If obviously isn't happy with his partner. I think you should tell him he has to make decisions about his own life before he can ask you that. If only wants to leave his partner if there is someone else waiting (and a lot of men are like that) than that should not be acceptable to you. You are obviously above that.
 
 

Posted by
brainstormer
on 2008-04-16 01:43:17
 
After reading all the case files and witness reports, I am torn between two options.

1)You leave him be(see the next part) and don't tell her. Let her figure out if he is a cheating jerk or not(but you may lose her friendship anyway if it comes out later from his mouth and you suddenly look like "Hey, why didnt you tell me? Youre supposed to be my friend!").

2)Tell her and risk the friendship...like the one person said--if you really must be so tech dorky--show a copy of the IMs. That just seems so childish and lame to me. You really should be able to go to her and say "hey, your guy is hitting on me."

In any case, turn him off reeeeal fast:P Either say something to him to make him give it up or just stop talking--put him on ignore on the IM if you must. Tell him he had a chance to chat with you and blew it. Cut him off so the pressure is released...

But, a small part of me gets this impression that you LIKED what he was saying to you.
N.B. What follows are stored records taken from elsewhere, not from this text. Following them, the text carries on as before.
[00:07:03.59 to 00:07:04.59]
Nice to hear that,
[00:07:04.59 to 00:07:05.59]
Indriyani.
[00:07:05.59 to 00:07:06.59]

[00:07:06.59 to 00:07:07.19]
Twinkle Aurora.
Though you were turned off by the ultimate result pending...you didnt mind his flirtation. It made you feel better about yourself maybe?
 
 

Posted by
EasyToSay
on 2008-04-16 03:32:55
 
Thank you very interesting and valid points.
Brainstormer - I think it was more of a case of me being POLITE rather than liking the attention from this person. I'm cutting him off :)

Hungry Heart - you are right I don't think he is happy with his choice ... but for me regardless of whether he was with her or not He's JUST NOT MY TYPE! I didn't want to have to say that, didn't want to hurt his feelings... If I have to though I will be honest with him.
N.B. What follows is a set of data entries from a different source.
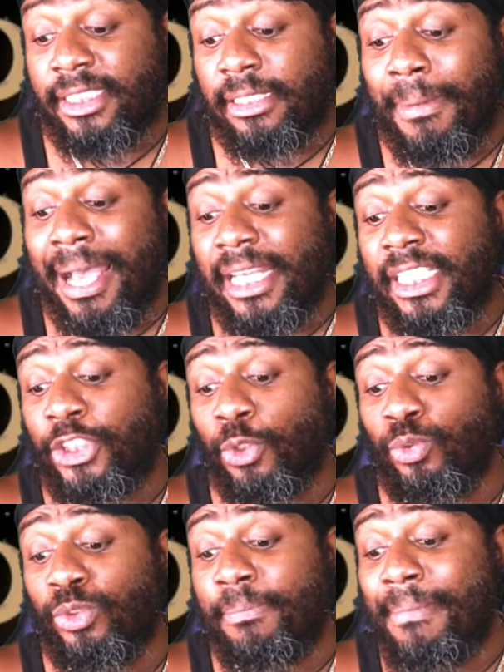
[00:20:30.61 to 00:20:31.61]
It's somebody that's
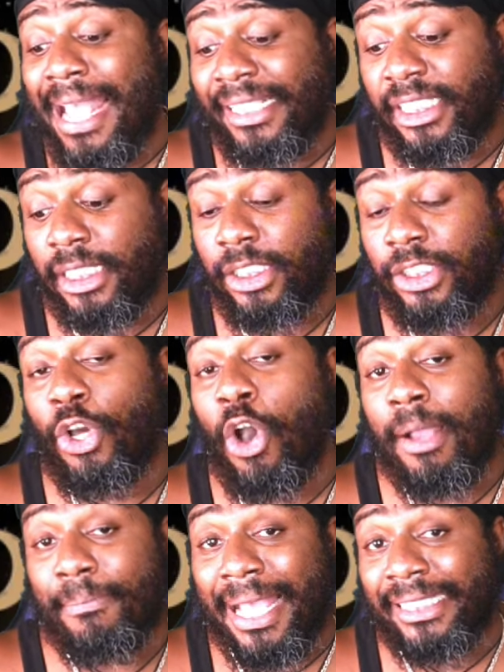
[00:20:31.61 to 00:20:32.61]
using magic,
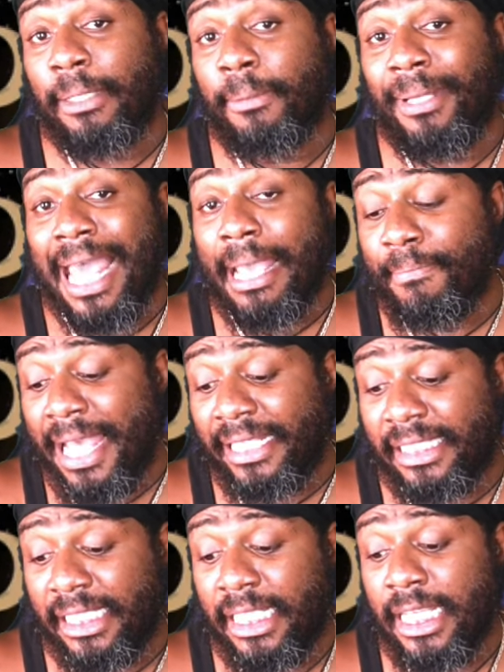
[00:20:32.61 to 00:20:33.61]
dark magic, black
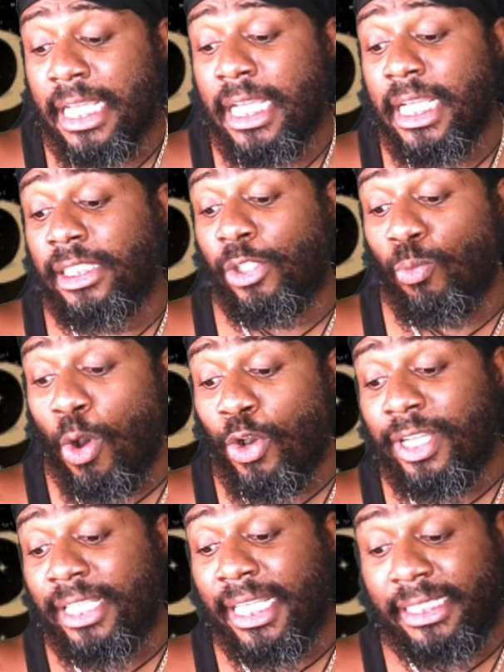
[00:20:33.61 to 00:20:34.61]
magic, to
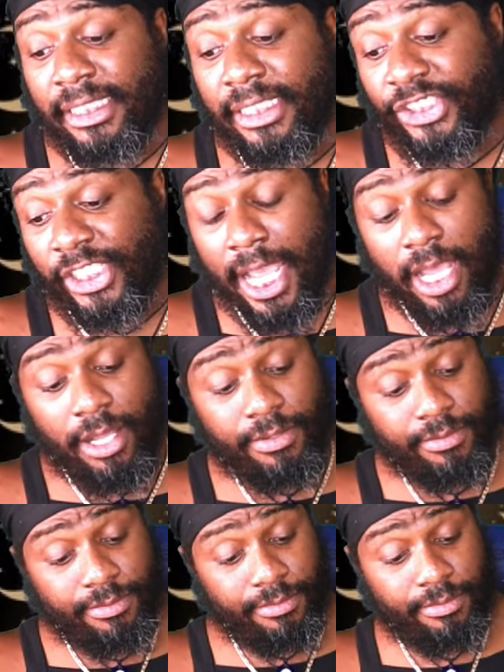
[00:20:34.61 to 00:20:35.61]
work against this child.
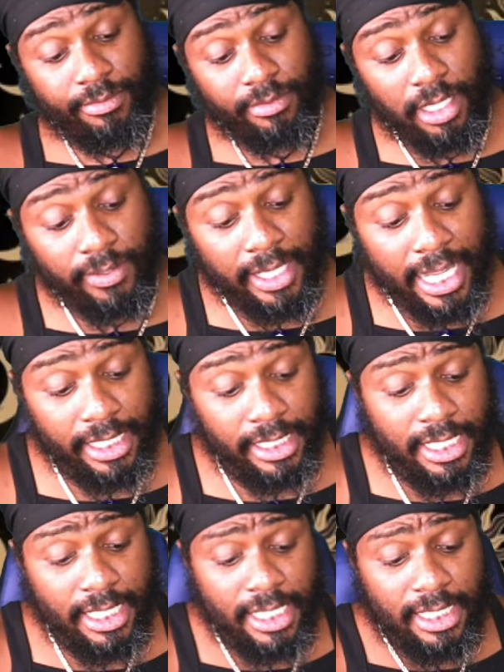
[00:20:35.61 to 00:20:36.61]
Okay?
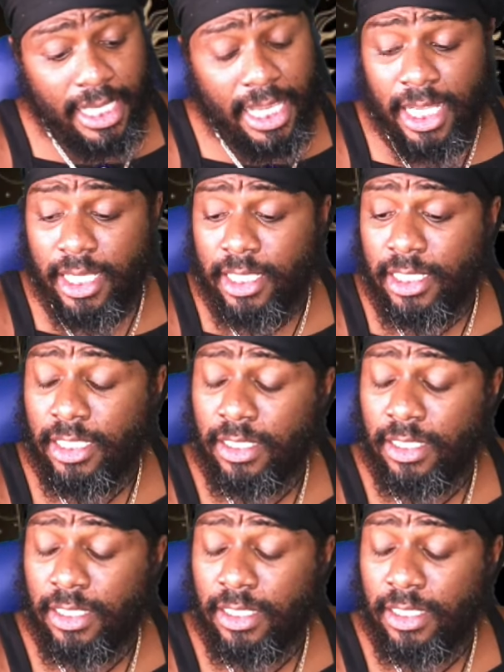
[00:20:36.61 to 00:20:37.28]
Yeah.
Ellie - I know that feeling, I have a friend who still doesn't invite me over unless her husband is out!!!! How funny is that!
Hmmm the friend Im'ing - interesting point... I guess anything is possible.

E - I am definitely ignoring him where possible, I guess I just don't like being rude... maybe I need to be direct!

BootLady - You are right, He is definitely the cheating kind ... I've discovered that .. not through personale experience though! :)

BMIME & Meri - I feel he is a player ... and I think he's gonna get his just deserts! :)

Mama - Hmmm good point, didn't think of that one .. a screen capture would do it!

Prelude2it - YES I now think HE IS a jerk!!! Probably why he's NOT MY TYPE!! :)

 
 

Posted by
smileforthecamera
on 2008-04-16 17:17:44
 
Cut him off. Cut him off. Cut him off.
I trust that you have already gone with this decision and I can honestly tell you its the best choice. Been through a similar thing and trust me the longer you wait, the harder it is to make it all stop and go away. Im sure youve already figured that out though.
 
 

Posted by
roe
on 2008-04-16 23:32:13
 
Ignore him
and be careful
I heard of a situation where the girlfriend was the one instant messaging her girlfriend, pretending to be the boyfriend to test her friendship...see if she would be faithful...my oh my, you just never know
 
 

Posted by
ladiegodiva
on 2008-04-17 00:57:40
 
I actually had a friends partner stick his hand down my pants and try to kiss me. Nice....not really. Yeah, I reported that ASAP. But she was one of my closest friends, so in your case...I'd just say steer clear of the ass.